Today we give you the Vodafone Mobile Wi-Fi R205, or as I like to call it – “the white thingy”.
What is mobile Wi-Fi? Well, it’s a portable router which uses cellular network connection to distribute internet goodness to up to (in this case) five devices. That is, of course, if you’re in a good network reception area.
So what’s it like?
On the outside it’s very neat. It’s quite small (96x50x14mm) and light. White in colour, with a silver-metal effect Vodafone logo on the front. There’s a power button on the right side, and memory card slot on the left side. The display has three lines, which proves to be enough to give you all the information necessary. All in all, it looks a little bit like Eva from Wall-E… or is it just me?

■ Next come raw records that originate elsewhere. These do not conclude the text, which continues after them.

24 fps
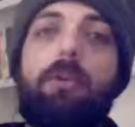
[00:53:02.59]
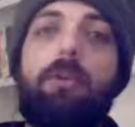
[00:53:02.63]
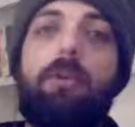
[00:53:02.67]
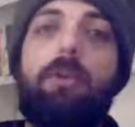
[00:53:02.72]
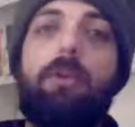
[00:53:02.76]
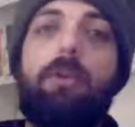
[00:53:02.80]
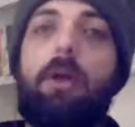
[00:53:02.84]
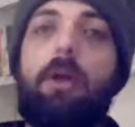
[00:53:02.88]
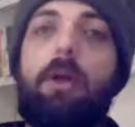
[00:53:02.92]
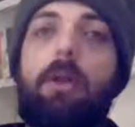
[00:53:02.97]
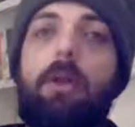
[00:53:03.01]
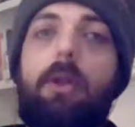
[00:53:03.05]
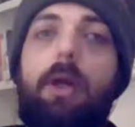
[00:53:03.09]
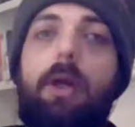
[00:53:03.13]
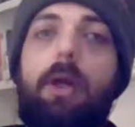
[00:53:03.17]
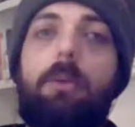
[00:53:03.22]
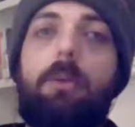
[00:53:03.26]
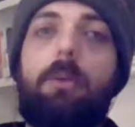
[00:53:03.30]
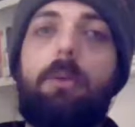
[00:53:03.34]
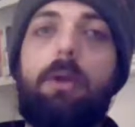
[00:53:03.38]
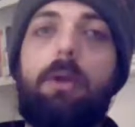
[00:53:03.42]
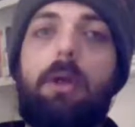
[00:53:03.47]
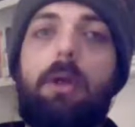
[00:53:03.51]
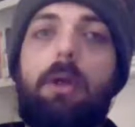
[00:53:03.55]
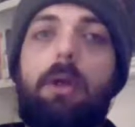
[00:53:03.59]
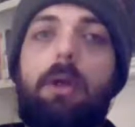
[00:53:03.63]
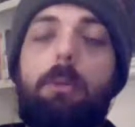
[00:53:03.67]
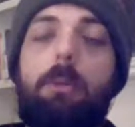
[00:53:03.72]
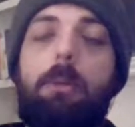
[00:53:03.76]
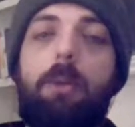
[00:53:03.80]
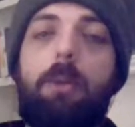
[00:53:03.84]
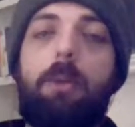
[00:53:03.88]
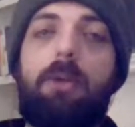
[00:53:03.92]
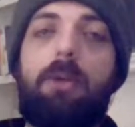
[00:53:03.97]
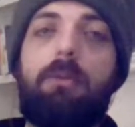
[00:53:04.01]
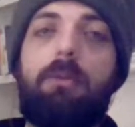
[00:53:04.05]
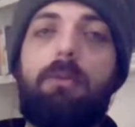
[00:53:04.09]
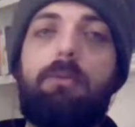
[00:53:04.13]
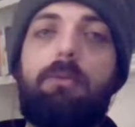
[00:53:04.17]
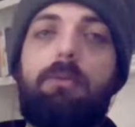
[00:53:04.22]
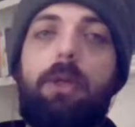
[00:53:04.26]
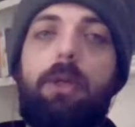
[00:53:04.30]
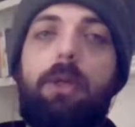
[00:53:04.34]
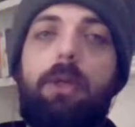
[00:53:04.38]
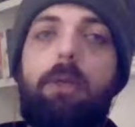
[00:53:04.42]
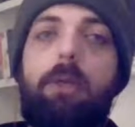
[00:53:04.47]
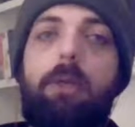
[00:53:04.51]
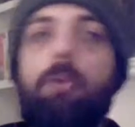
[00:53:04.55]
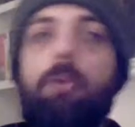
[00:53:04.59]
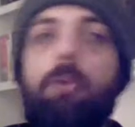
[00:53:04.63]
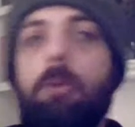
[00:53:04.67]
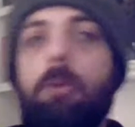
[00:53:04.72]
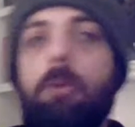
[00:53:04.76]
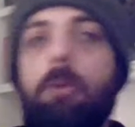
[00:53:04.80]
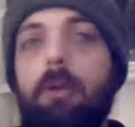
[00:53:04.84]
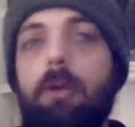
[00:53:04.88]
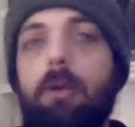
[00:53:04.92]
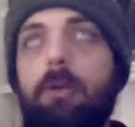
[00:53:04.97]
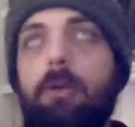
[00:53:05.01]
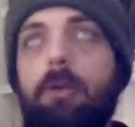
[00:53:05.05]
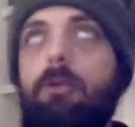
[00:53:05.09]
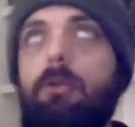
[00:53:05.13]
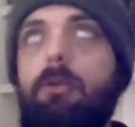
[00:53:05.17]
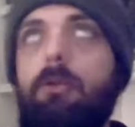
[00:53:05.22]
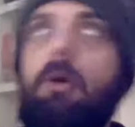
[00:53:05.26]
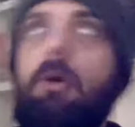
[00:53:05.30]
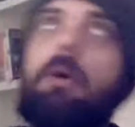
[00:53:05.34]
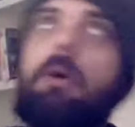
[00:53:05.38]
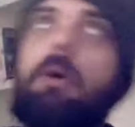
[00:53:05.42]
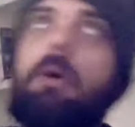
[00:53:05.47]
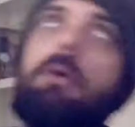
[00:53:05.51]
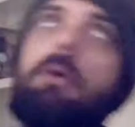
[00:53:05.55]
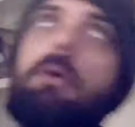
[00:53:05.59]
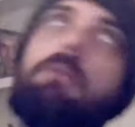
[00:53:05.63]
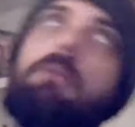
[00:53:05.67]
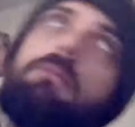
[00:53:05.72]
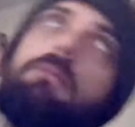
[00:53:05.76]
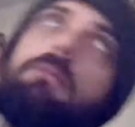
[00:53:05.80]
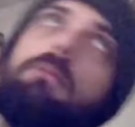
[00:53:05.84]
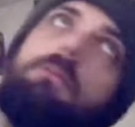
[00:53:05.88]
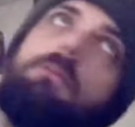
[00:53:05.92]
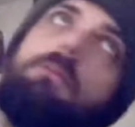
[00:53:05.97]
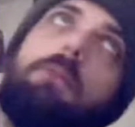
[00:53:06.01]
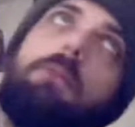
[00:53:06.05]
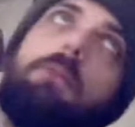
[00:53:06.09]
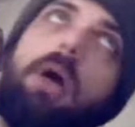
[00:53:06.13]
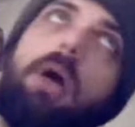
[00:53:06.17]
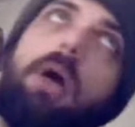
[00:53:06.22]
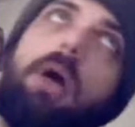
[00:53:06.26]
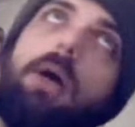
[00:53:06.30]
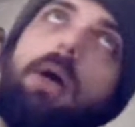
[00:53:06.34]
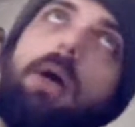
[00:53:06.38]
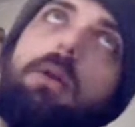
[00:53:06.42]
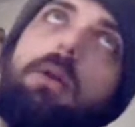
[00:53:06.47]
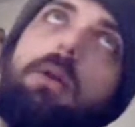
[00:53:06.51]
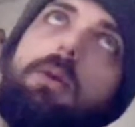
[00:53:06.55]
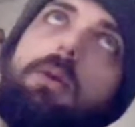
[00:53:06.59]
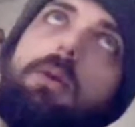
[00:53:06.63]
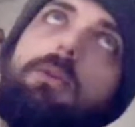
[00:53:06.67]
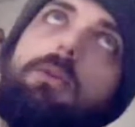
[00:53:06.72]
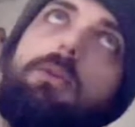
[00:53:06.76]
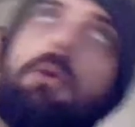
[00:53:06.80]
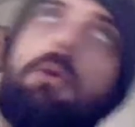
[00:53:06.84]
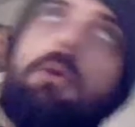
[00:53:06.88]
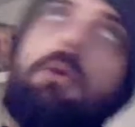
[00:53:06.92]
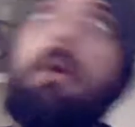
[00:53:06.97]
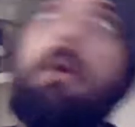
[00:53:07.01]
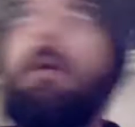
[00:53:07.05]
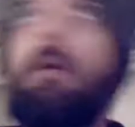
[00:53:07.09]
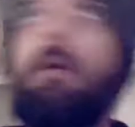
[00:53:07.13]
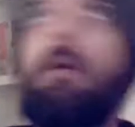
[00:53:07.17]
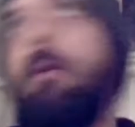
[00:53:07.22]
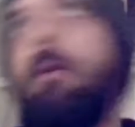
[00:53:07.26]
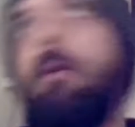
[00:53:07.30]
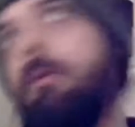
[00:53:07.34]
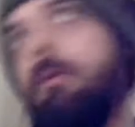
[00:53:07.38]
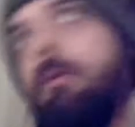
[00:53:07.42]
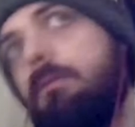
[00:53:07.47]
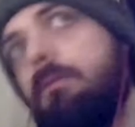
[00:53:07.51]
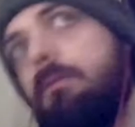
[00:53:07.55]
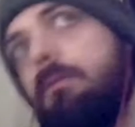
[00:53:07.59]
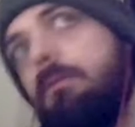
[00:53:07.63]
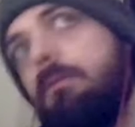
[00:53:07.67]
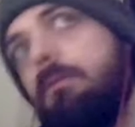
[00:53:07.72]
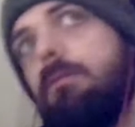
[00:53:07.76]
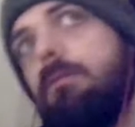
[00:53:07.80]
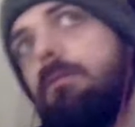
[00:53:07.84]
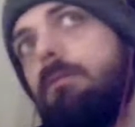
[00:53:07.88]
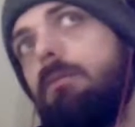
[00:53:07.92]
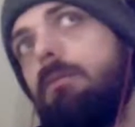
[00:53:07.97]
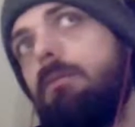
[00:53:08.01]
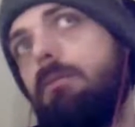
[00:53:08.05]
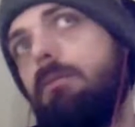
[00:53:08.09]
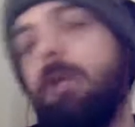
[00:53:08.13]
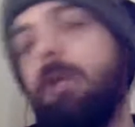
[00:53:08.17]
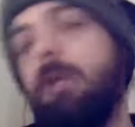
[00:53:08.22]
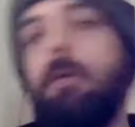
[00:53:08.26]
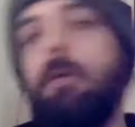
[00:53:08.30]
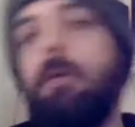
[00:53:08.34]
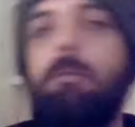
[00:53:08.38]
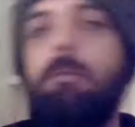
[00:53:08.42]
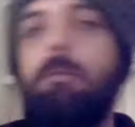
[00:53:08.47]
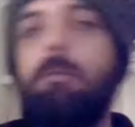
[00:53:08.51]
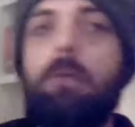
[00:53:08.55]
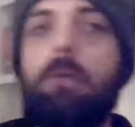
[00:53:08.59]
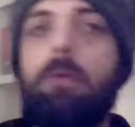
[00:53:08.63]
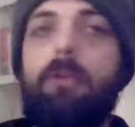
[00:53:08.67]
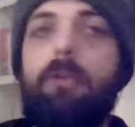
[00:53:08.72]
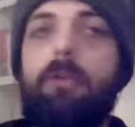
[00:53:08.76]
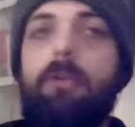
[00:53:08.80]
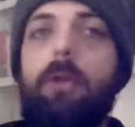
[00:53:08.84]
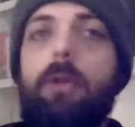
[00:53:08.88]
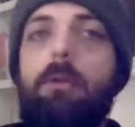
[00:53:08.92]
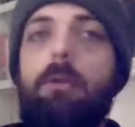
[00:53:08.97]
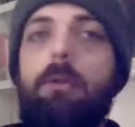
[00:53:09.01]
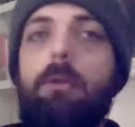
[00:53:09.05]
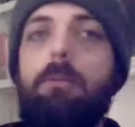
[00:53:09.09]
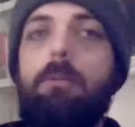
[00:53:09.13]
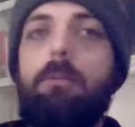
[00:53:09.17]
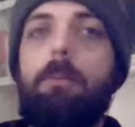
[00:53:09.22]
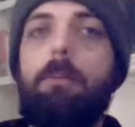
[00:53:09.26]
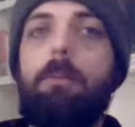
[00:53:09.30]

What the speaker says: we'll just get all that. We'll get a couple weeks of like Roman looks strong, Nia looks strong. You know, it's that.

Unfortunately, while it’s a nice bonus if a gadget looks nice, it’s not just about the looks. We need it to work, and we need it to work well.
So, does it work as it should?
Well, partially. I had it with me at all times over few days. Used it at home, used it on the way to work, in the cafes, in the park. So I did use it where it was designed to be used.

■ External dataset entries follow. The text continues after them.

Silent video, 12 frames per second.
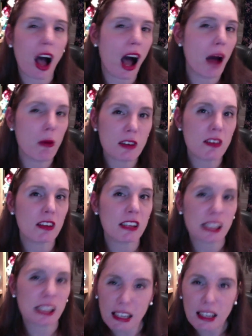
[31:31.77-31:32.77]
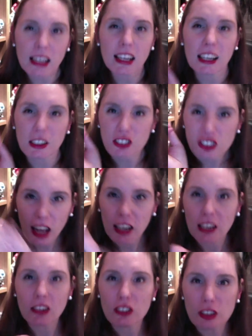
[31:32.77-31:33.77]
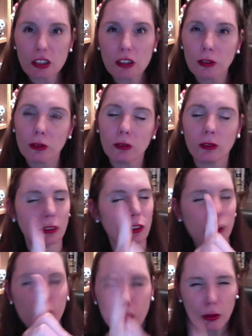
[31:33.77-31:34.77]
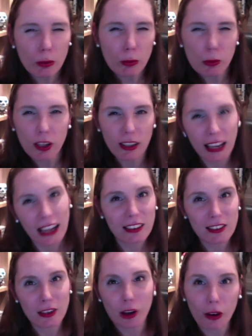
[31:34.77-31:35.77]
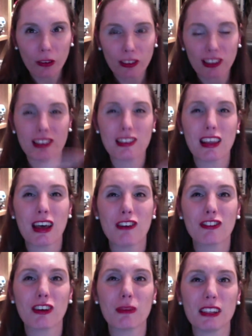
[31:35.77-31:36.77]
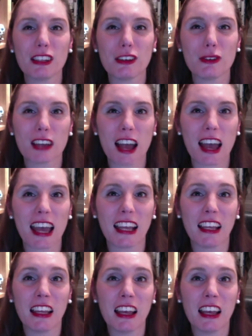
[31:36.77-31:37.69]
I'm going to challenge you Connectagons from the UK.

Being a mobile Wi-Fi it relies on network availability. Providing you live/work/commute in the area with good Vodafone reception, you should be fine. I did some speed tests when within the 3G area, and it was good. Here’s some screenshots done on Nexus 7.

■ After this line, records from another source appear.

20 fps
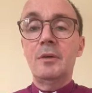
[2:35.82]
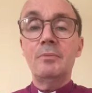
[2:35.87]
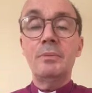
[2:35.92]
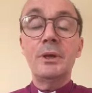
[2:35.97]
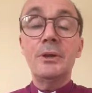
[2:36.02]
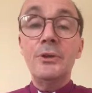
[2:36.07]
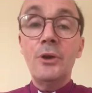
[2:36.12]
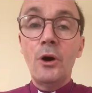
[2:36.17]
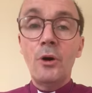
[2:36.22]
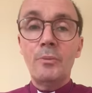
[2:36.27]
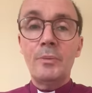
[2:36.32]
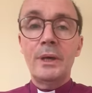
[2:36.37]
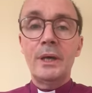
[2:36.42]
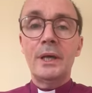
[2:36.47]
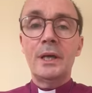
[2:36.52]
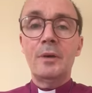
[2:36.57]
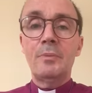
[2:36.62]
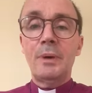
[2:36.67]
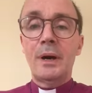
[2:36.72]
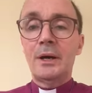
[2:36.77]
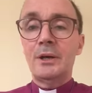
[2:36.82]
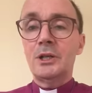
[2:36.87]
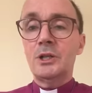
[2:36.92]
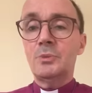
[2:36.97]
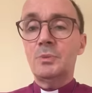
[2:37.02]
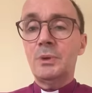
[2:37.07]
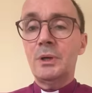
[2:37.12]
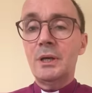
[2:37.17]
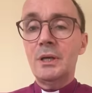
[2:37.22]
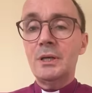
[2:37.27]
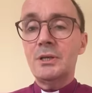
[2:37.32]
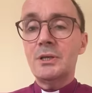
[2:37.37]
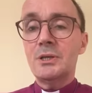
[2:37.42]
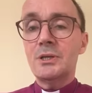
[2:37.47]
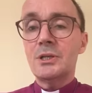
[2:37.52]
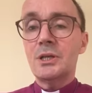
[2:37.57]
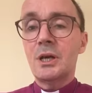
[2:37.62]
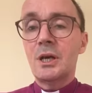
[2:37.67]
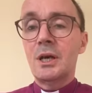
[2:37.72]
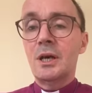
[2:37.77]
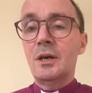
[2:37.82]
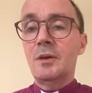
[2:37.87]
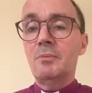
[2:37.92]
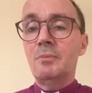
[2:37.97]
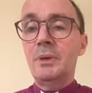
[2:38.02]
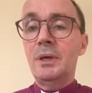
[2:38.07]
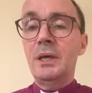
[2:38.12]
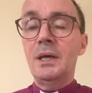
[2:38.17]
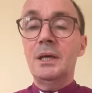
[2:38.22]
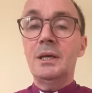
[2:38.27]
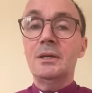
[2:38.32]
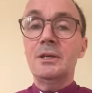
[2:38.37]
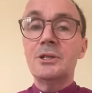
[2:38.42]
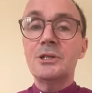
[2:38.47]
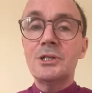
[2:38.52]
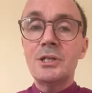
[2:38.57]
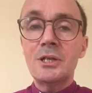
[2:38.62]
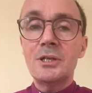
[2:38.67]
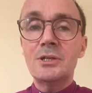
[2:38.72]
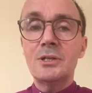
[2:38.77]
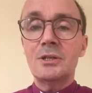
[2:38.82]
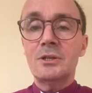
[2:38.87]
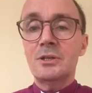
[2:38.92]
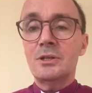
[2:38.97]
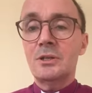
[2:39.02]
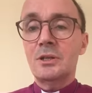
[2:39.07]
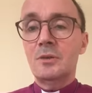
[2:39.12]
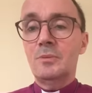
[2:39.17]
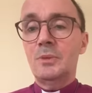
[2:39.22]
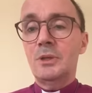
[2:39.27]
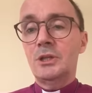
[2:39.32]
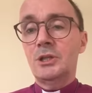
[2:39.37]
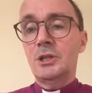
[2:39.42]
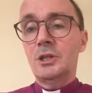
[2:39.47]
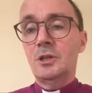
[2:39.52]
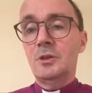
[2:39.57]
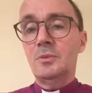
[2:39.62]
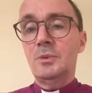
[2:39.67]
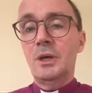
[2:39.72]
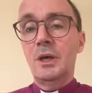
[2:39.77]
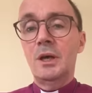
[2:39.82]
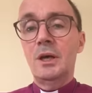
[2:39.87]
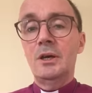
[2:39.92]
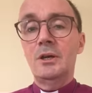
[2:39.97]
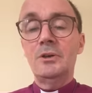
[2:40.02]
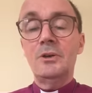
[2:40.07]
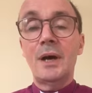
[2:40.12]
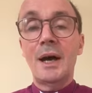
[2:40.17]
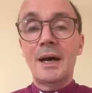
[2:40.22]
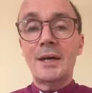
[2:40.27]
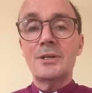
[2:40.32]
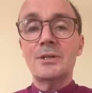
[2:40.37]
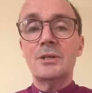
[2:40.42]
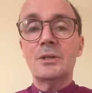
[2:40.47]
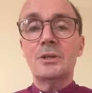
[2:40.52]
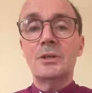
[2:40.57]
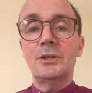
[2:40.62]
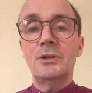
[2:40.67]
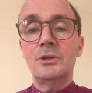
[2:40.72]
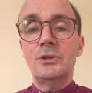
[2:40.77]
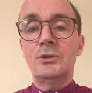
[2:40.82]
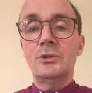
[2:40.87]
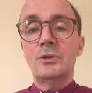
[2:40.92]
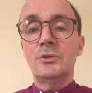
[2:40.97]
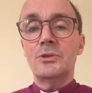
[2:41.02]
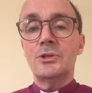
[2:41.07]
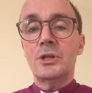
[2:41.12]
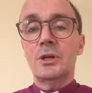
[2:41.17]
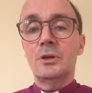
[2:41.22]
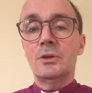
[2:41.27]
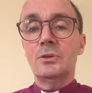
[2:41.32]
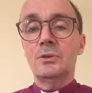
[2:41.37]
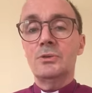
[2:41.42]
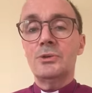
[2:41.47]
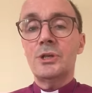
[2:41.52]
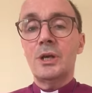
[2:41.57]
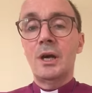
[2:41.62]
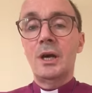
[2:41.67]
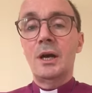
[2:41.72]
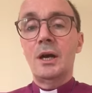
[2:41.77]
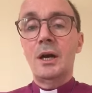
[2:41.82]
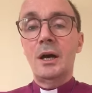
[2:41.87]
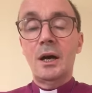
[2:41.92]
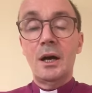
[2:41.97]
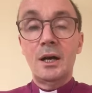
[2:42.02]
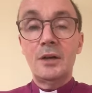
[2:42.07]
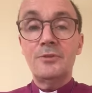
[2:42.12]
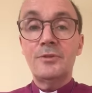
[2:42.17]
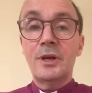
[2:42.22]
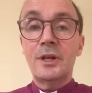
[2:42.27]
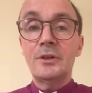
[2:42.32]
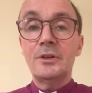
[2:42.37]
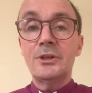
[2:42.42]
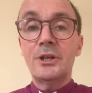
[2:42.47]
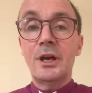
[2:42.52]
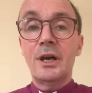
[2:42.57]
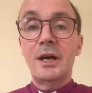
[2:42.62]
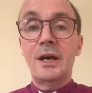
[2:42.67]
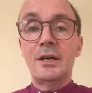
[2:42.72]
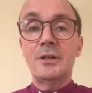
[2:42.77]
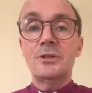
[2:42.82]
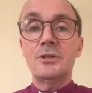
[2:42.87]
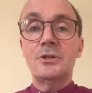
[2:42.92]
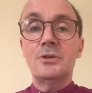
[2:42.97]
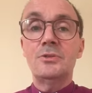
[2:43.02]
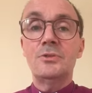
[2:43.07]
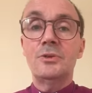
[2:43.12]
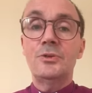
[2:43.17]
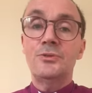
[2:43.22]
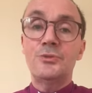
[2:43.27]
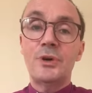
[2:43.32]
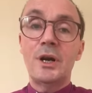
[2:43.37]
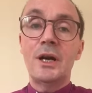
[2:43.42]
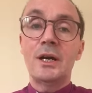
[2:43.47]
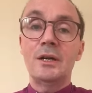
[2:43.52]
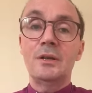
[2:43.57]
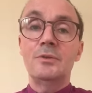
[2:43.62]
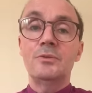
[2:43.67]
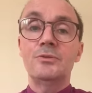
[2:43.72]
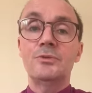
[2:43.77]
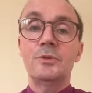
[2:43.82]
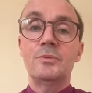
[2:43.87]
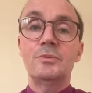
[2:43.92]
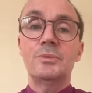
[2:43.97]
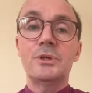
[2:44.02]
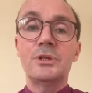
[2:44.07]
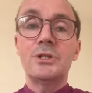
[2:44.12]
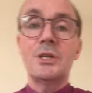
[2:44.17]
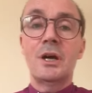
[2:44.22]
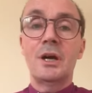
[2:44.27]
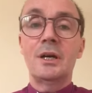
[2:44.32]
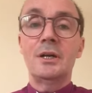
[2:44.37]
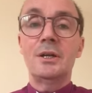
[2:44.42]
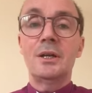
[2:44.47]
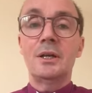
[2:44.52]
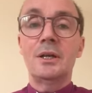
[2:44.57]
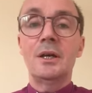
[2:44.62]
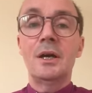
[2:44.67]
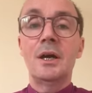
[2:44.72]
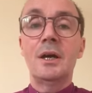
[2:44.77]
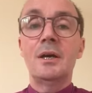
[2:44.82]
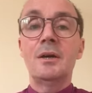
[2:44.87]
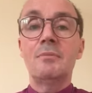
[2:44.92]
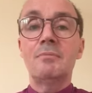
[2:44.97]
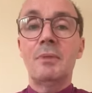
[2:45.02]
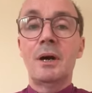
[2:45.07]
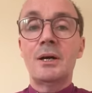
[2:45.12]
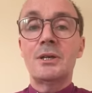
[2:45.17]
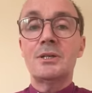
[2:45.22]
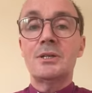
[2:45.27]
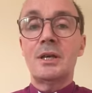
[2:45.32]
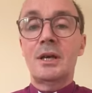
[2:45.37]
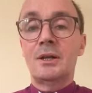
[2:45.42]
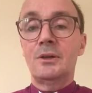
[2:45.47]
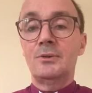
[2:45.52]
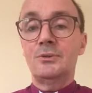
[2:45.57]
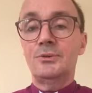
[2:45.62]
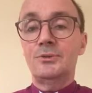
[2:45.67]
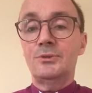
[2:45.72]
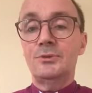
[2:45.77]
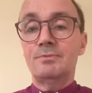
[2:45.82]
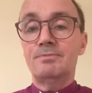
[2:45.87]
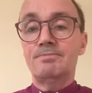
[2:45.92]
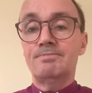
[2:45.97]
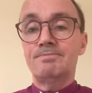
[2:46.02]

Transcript: But not being a parish priest, being an assistant to the bishop, who has the cure of souls, I felt that I had to refrain from presiding myself.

At some point, I managed to get 3G+ signal, which allowed me to stream Netflix on N7 and it went without a glitch:
Unfortunately, when I ventured into areas with a bit dodgy reception (like Oxford city centre), that’s where the weak points came out. Our mobile Wi-Fi got confused, started showing 3G but refused to serve a connection, then lost the 3G but delivered slow connection. I wasn’t even able to do speed tests there and then. Not to mention the battery behaviour. All in all this device is not the strongest when comes to battery life (lasts about a day on average use). While within a weak 3G signal area, device lost its charge in just over 2h!!
So is it worth it?
In my opinion – not really. See, big minus in all this is that Vodafone charges quite a bit for their data packages. In Oxford, their network is known for being stable the further you get from city centre. Which probably means you’ll be at home. Where you’ll use broadband. Idea behind it is, that you’ll use your phone, tablet, laptop connected to it when out and about, and with Oxford’s reception this is rather unlikely to happen. Besides, one thing we have to remember. This uses 3G network, so technically, you could just use your smartphone and create mobile hotspot, which would do exactly the same job as this device. Only without £49 one off cost and £20 per month on a rolling contract – really, Vodafone?
If you live/work/study in strong Vodafone reception area, you just want to plug in and go and are not really bothered about the cost – by all means go ahead and get it. Probably ideal for businesses and businessmen on the move.
But if you’re like me, and move around quite often, or don’t like paying £20 on top of everything else – just use your smartphone.